Breast Cancer Detection Using a High-Performance Ultra-Wideband Vivaldi Antenna in a Radar-Based Microwave Breast Cancer Imaging Technique

In this study, a novel improved ultra-wideband (UWB) antipodal Vivaldi antenna suitable for breast cancer detection via microwave imaging was designed. The antenna was made more directional by adding three pairs of nestings to the antenna fins by adding elliptical patches. The frequency operating range of the proposed antenna is UWB 3.6-13 GHz, its directivity is 11 dB, and its gain is 9.27 dB. The antenna is designed with FR4 dielectric material and dimensions of 34.6 mm x 33 mm x 1.6 mm. It was demonstrated that the bandwidth, gain, and directivity of the proposed antenna meet the requirements for UWB radar applications. The Vivaldi antenna was tested on an imaging system developed using the CST Microwave Studio (CST MWS) program. In CST MWS, a hemispherical heterogeneous breast model with a radius of 50 mm was created and a spherical tumor with a diameter of 0.9 mm was placed inside. A Gaussian pulse was sent through Vivaldi antennas and the scattered signals were collected. Then, adaptive Wiener filter and image formation algorithm delay-multiply-sum (DMAS) steps were applied to the reflected signals. Using these steps, the tumor in the breast model was scanned at high resolution. In the simulation application, the tumor in the heterogeneous phantom was detected and imaged in the correct position. A monostatic radar-based system was implemented for scanning a breast phantom in the prone position in an experimental setting. For experimental measurements, homogeneous (fat and tumor) and heterogeneous (skin, fat, glandular, and tumor) breast phantoms were produced according to the electrical properties of the tissues.

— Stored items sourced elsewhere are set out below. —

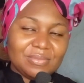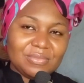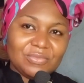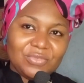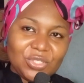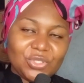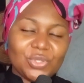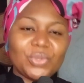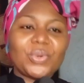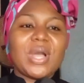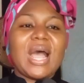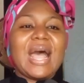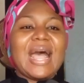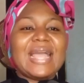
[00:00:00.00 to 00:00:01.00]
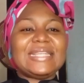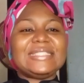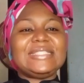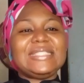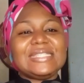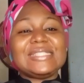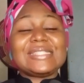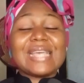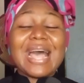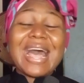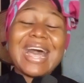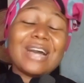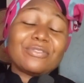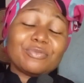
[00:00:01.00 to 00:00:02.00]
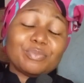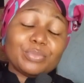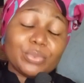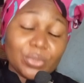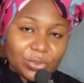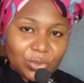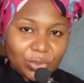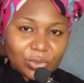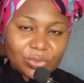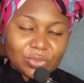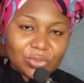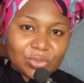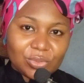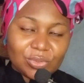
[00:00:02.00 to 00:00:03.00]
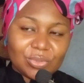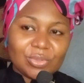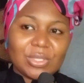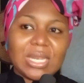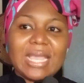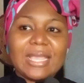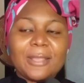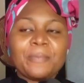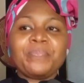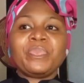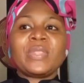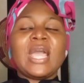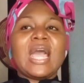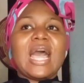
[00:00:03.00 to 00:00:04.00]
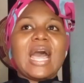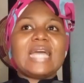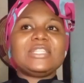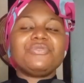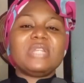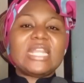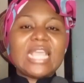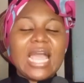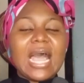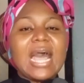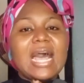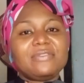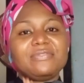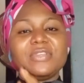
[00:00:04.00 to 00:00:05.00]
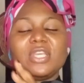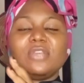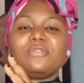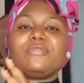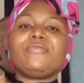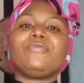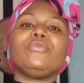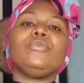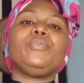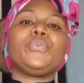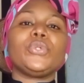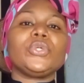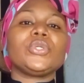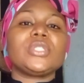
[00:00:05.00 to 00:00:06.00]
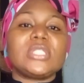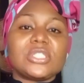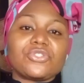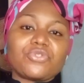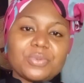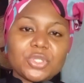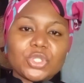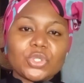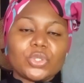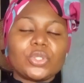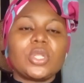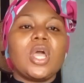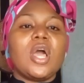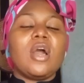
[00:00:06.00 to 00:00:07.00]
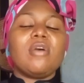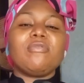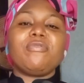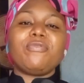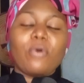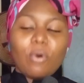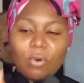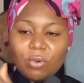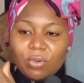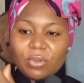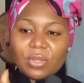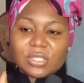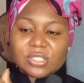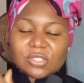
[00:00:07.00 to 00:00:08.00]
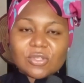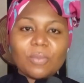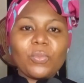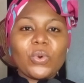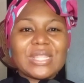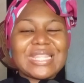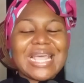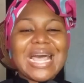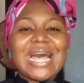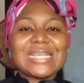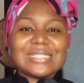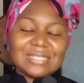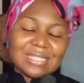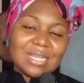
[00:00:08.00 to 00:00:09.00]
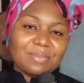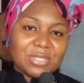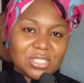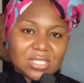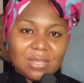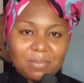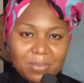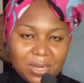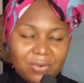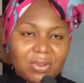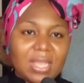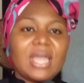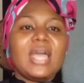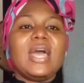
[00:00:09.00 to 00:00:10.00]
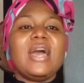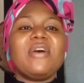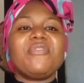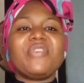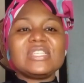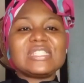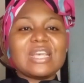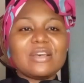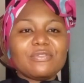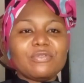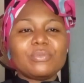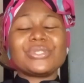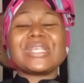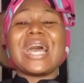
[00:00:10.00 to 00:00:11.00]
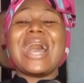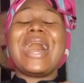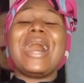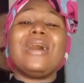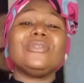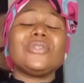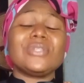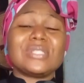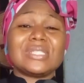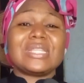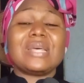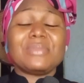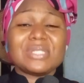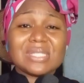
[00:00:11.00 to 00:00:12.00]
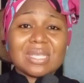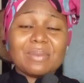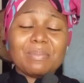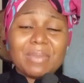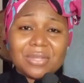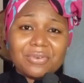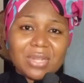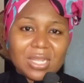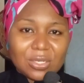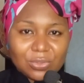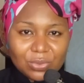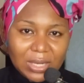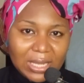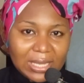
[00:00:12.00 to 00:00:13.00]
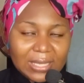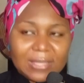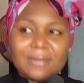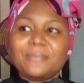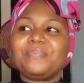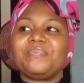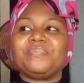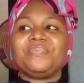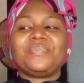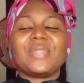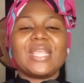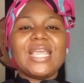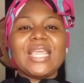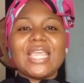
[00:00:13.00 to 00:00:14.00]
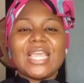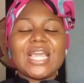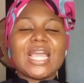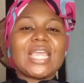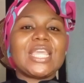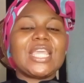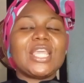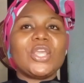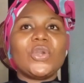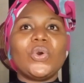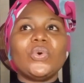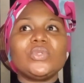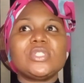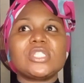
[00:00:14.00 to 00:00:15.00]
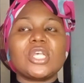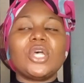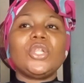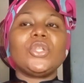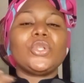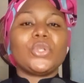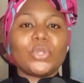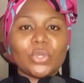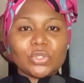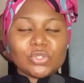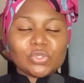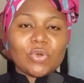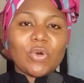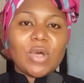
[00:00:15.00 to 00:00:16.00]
video, I didn't have products. Like, I didn't really have a full product description for someone that has a damaged skin barrier. First and foremost, how does a damaged skin barrier look like? It holds a lot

The phantoms were designed as hemispherical with a diameter of 100 mm. A spherical tumor tissue with a diameter of 16 mm was placed in the phantoms produced in the experimental environment. The dynamic range of the VNA device used allowed us to image a 16 mm diameter tumor in the experimental setting. The developed microwave imaging system shows that it is suitable for the early-stage detection of breast cancer by scanning the tumor in the correct location in breast phantoms.